①安倍内閣の3年間で歳出抑制に取り組んだ結果、対GDP比1%程の歳出削減が実現でき、15年度のPB赤字半減目標を達成した。
②しかし、政府の中長期試算によると、今後の歳出はこれまでの実績を大きく上回って伸長する見通しであり、このままでいくと20年度は9.4兆円のPB赤字となる。
③ただし、これまでの歳出改革を今後5年継続し、この間と同程度の歳出増加額に抑えることができれば、大幅な歳出削減を行なわなくてもPB赤字はほぼ解消できる。
 この日の諮問会議に、民間議員の4人は「財政健全化計画策定に向けた論点整理(総論)」を提示し、「『経済・財政一体改革』を今後5年間の計画の基本方針とすべき」と進言した。
 その中で、インセンティブが十分働く「結果の平等を常に保障する仕組みから頑張る者を支える」仕組みにするために、各領域でインセンティブ改革を推進することを提案した。
 論点整理(総論)で、民間議員は、20年度まで5ヵ年の財政健全化計画において、最初の3ヵ年(16年度~18年度)までを集中改革期間として経済・財政一体改革を集中的に進め、中間の18年度に指標をもって達成状況を評価、必要な場合には歳出・歳入の追加措置を検討すべきと提案した。

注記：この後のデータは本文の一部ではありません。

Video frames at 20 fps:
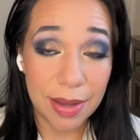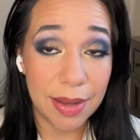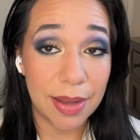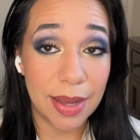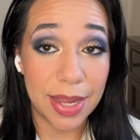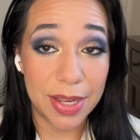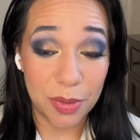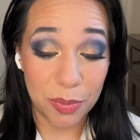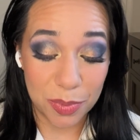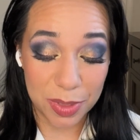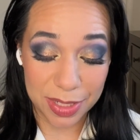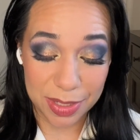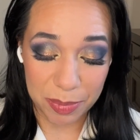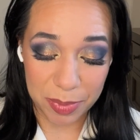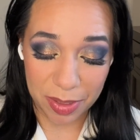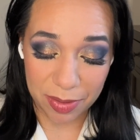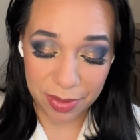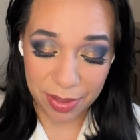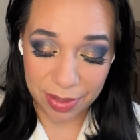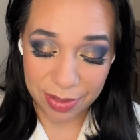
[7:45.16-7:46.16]
I don't need to be
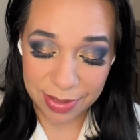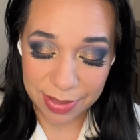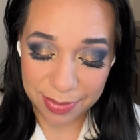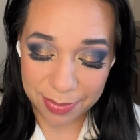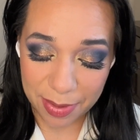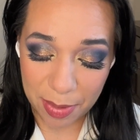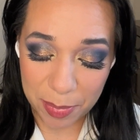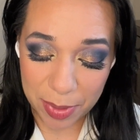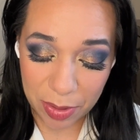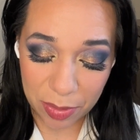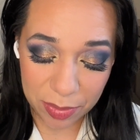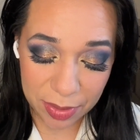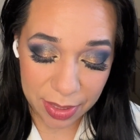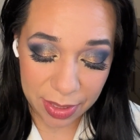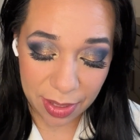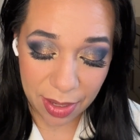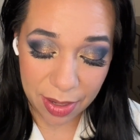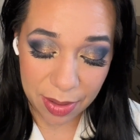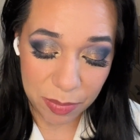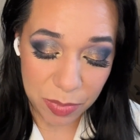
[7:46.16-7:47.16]
on the hunt. Apparently,
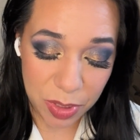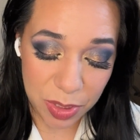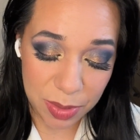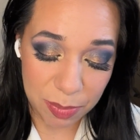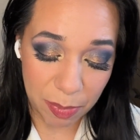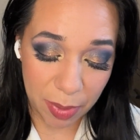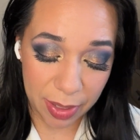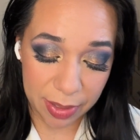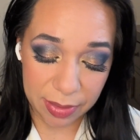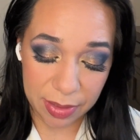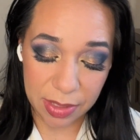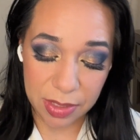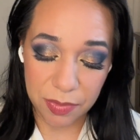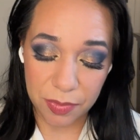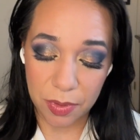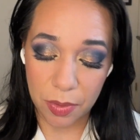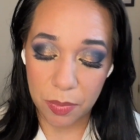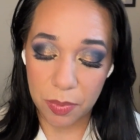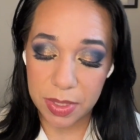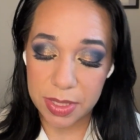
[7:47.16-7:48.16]
I'm just buying things for
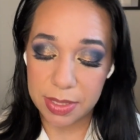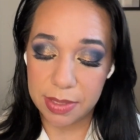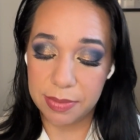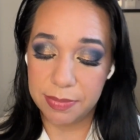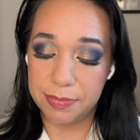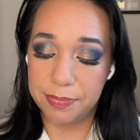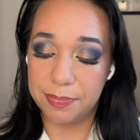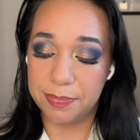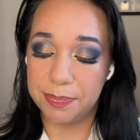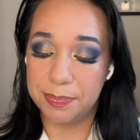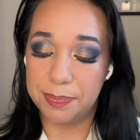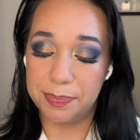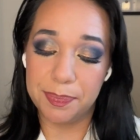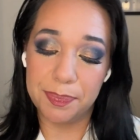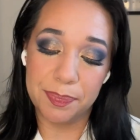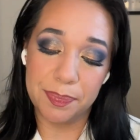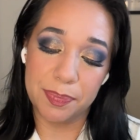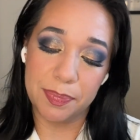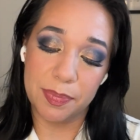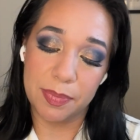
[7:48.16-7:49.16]
no reason.
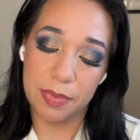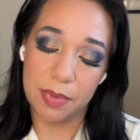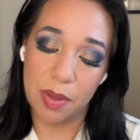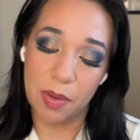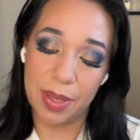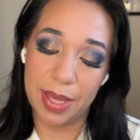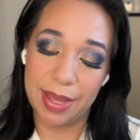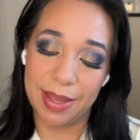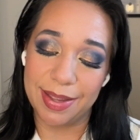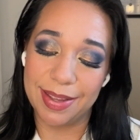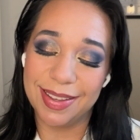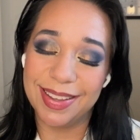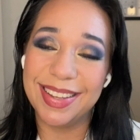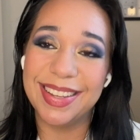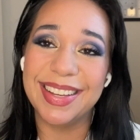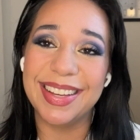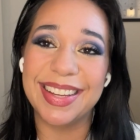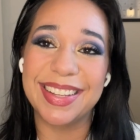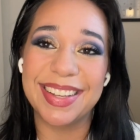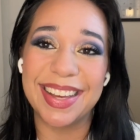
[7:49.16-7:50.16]
Okay,
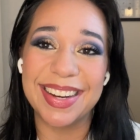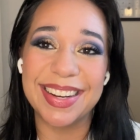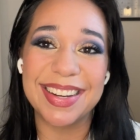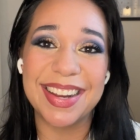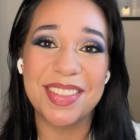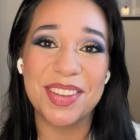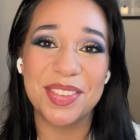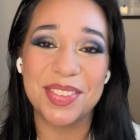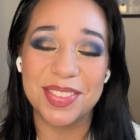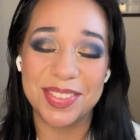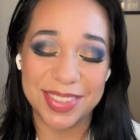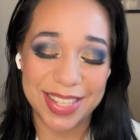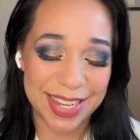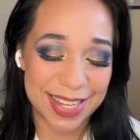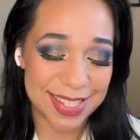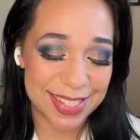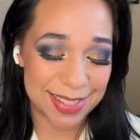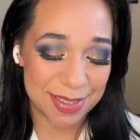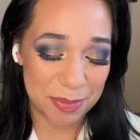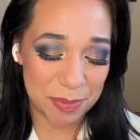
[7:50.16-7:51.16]
I got another
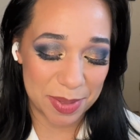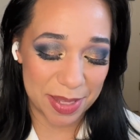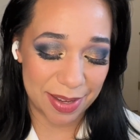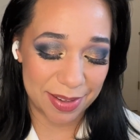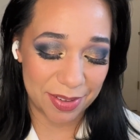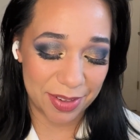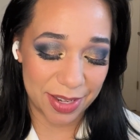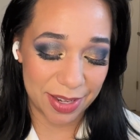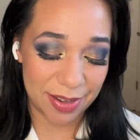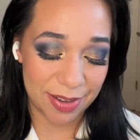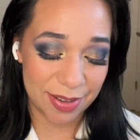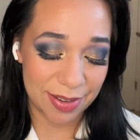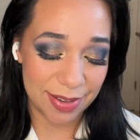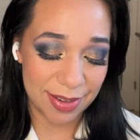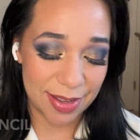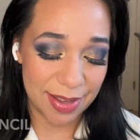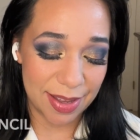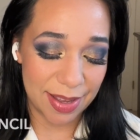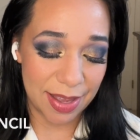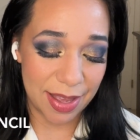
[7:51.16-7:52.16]
NYX lip liner here.
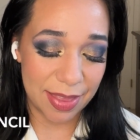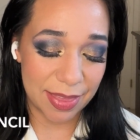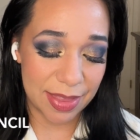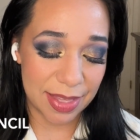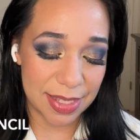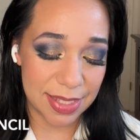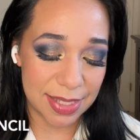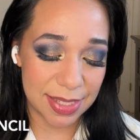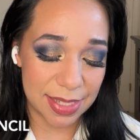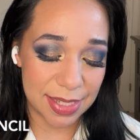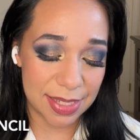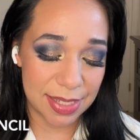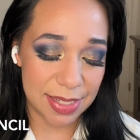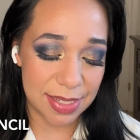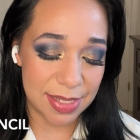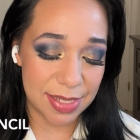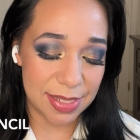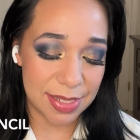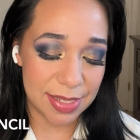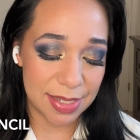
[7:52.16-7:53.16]
This
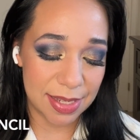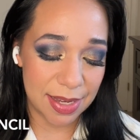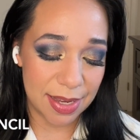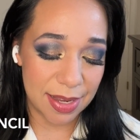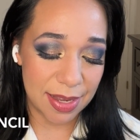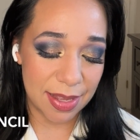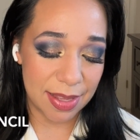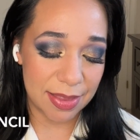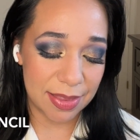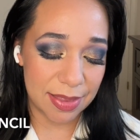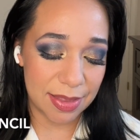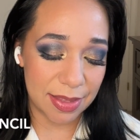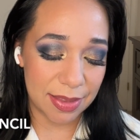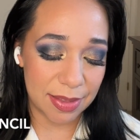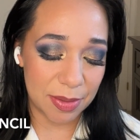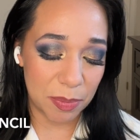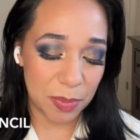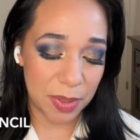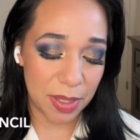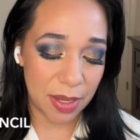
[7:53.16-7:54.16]
is the
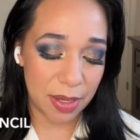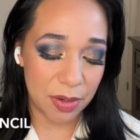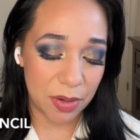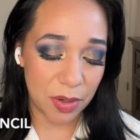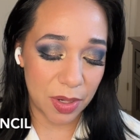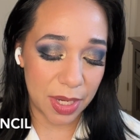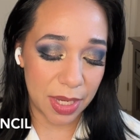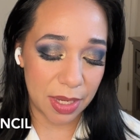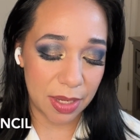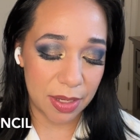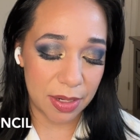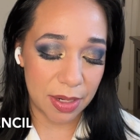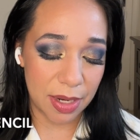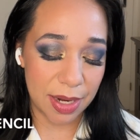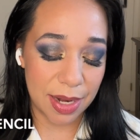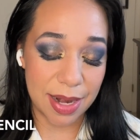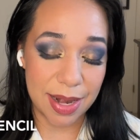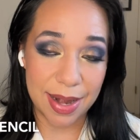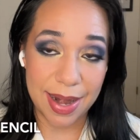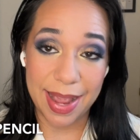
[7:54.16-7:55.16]
lip liner in
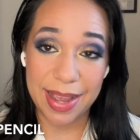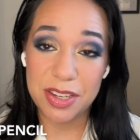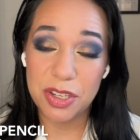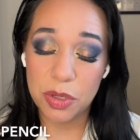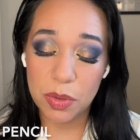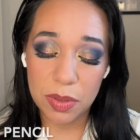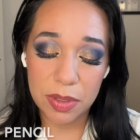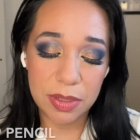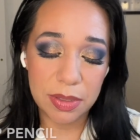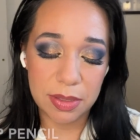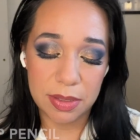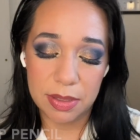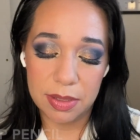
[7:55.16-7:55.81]
Natural.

 社会保障関係予算の大きな部分を担う医療・介護改革は18年度の同時改定が節目となる。
 地域医療構想は18年度以降に本格的推進の局面を迎えるが、18年度から国保の財政運営が都道府県に移行するとともに、医療・介護のダイナミックな連携を反映した医療計画と介護保険事業計画が、そして、医療費目標を記載した医療費適正化計画がそれぞれ施行される。
 民間議員の提案は、直接には20年度のPB黒字化に向けて、18年度までに必要な改革を進め、18年度以降、さらに追加的な改革を実施するというものだが、これは同時に、2025年に向けた医療・介護改革の工程とも密接にリンクするもので、この提案が政府の財政健全化計画に盛り込まれると、医療・介護改革は、国の財政改革という上位目標に具体的に位置づけられることになる。
 諮問会議の議論では「今後も続く高齢化を考えたとき、歳出抑制は20年度以降も継続する必要がある」との指摘も出ており、医療・介護改革は、長期的に歳出改革の柱として位置づけられるのは必至の情勢だ。